Approvata alla Camera bassa una legge che ne consente l'utilizzo a scopo ricreativo, medico e scientifico. In questo modo si punta anche a togliere il suo commercio dalle mani dei cartelli della droga

Il Messico potrebbe presto diventare il principale mercato legale a livello mondiale di cannabis. La Camera bassa del Parlamento nazionale ha approvato un disegno di legge che depenalizzerebbe la marijuana per usi ricreativi, medici e scientifici. Il provvedimento, che è sostenuto dall'amministrazione del presidente Andres Manuel Lopez Obrador, segna un deciso cambio di strategia nella lotta ai Narcos, responsabili di anni di violenze e morti nello Stato latino americano.

Il governo crede che la legalizzazione della cannabis avrebbe tra le sue conseguenza quella di togliere dalle mani dei cartelli della droga un'importantissima fonte di guadagno, che invece potrebbe essere trasferita all'economia del Paese che, in maniera controllata, potrebbe trarne dei grossi benefici. Come riporta la Reuters i deputati hanno approvato il disegno di legge con 316 voti a favore e 127 contrari e ora la palla passa al Senato, dove pure la coalizione che sostiene Obrador ha la maggioranza. Il provvedimento consentirebbe cinque tipi di licenze per coltivazione, trasformazione, vendita, ricerca ed esportazione o importazione di marijuana, specificando che solo persone maggiorenni e che otterranno un regolare permesso potranno coltivare, trasportare o consumare marijuana e suoi derivati. "Oggi stiamo facendo la storia. Con questa legge la falsa convinzione che la cannabis sia la causa dei gravi problemi di salute del Messico viene lasciata indietro", ha detto Simey Olvera, membro del partito di sinistra Morena di cui fa parte anche Lopez Obrador.

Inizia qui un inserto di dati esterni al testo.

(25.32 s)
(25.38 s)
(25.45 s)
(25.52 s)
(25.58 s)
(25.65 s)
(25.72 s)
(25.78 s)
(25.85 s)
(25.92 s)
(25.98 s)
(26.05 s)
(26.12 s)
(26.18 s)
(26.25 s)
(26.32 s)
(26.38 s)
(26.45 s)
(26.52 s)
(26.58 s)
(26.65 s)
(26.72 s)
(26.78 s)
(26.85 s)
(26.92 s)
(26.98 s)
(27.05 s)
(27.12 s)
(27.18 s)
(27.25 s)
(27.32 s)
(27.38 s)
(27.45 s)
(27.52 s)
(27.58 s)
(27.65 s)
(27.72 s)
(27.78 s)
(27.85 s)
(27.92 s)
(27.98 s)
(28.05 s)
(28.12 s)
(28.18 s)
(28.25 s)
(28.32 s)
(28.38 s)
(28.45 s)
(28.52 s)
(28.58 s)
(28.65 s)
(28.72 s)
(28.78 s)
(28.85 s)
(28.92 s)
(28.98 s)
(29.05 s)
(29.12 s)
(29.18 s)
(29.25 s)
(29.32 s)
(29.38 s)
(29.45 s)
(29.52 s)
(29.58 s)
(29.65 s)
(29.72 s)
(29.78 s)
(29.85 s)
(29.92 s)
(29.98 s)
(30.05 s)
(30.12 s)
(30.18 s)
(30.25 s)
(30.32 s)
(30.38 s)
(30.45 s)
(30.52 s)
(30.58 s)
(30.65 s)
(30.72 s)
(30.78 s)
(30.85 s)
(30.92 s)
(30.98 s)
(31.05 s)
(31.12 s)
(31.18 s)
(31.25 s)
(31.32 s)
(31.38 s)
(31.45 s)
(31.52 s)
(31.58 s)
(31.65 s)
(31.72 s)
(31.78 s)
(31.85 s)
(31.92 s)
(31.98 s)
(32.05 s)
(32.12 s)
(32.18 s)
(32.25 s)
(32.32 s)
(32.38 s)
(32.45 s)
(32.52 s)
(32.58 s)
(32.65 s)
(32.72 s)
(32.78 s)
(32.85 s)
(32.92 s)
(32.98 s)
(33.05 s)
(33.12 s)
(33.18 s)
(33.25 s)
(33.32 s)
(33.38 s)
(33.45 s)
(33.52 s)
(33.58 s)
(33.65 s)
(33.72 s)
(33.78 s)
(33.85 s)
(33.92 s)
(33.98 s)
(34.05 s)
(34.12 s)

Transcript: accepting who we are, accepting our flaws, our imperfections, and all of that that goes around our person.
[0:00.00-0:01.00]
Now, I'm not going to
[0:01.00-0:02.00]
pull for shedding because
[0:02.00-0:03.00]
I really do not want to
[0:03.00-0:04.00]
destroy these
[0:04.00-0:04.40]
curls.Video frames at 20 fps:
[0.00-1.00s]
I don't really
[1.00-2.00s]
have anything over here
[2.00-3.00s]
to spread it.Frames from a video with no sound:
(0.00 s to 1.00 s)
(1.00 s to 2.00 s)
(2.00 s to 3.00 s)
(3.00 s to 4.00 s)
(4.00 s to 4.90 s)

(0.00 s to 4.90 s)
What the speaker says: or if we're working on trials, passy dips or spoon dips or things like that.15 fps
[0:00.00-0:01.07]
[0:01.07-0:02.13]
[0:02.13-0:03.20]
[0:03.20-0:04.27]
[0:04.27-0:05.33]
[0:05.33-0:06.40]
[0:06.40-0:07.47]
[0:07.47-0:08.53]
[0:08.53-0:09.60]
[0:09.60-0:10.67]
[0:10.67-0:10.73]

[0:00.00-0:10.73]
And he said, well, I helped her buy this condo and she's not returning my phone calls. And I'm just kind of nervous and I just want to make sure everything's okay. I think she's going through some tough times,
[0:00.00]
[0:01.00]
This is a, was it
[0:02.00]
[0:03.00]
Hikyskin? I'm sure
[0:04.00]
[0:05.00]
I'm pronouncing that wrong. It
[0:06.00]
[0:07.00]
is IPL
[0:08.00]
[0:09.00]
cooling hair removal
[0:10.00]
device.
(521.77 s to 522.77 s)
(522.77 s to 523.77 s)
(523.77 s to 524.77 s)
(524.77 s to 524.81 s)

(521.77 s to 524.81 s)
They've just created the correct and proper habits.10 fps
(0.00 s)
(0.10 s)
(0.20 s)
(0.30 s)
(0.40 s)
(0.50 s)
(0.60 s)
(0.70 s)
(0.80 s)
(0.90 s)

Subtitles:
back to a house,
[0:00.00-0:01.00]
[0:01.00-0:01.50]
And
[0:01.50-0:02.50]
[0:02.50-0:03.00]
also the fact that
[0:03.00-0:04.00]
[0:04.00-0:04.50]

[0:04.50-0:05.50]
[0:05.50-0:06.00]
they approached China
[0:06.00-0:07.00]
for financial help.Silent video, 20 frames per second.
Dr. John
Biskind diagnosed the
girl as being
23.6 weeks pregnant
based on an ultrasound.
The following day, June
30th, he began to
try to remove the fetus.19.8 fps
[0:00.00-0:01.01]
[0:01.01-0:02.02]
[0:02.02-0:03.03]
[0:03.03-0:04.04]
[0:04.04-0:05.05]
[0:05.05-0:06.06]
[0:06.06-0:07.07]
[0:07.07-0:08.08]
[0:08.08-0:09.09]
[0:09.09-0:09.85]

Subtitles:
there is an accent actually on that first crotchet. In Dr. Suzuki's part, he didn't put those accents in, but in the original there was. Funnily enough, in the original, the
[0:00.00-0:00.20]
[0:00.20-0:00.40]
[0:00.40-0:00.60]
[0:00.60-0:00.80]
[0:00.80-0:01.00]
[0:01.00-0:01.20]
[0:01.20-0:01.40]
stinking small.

Alla fine del 2013 l'Uruguay è diventato il primo Paese al mondo a legalizzare la produzione e la vendita di marijuana nei tempi moderni. Altri Stati della regione, come Argentina, Cile, Colombia e Perù, ne consentono l'uso soltanto a livello medico. Anche il Canada nel 2018 ha legalizzato la marijuana, compreso l'uso ricreativo, con diversi grandi Stati degli Usa che la consentono anche a livello ricreativo. La commissione sugli stupefacenti dell'Onu, lo scorso dicembre, ha deciso di rimuovere la marijuana dalla lista delle droghe più pericolose del mondo, della quale faceva parte assieme a eroina e cocaina. Una decisione che ha fatto infuriare l'Ungheria di Viktor Orban che ha accusato l'Unione europea di mirare ora a legalizzarla per far aumentare il consumo di droga nei Paesi membri, nonostante al momento Bruxelles non sembra intenzionata a sostenere una liberalizzazione nel blocco.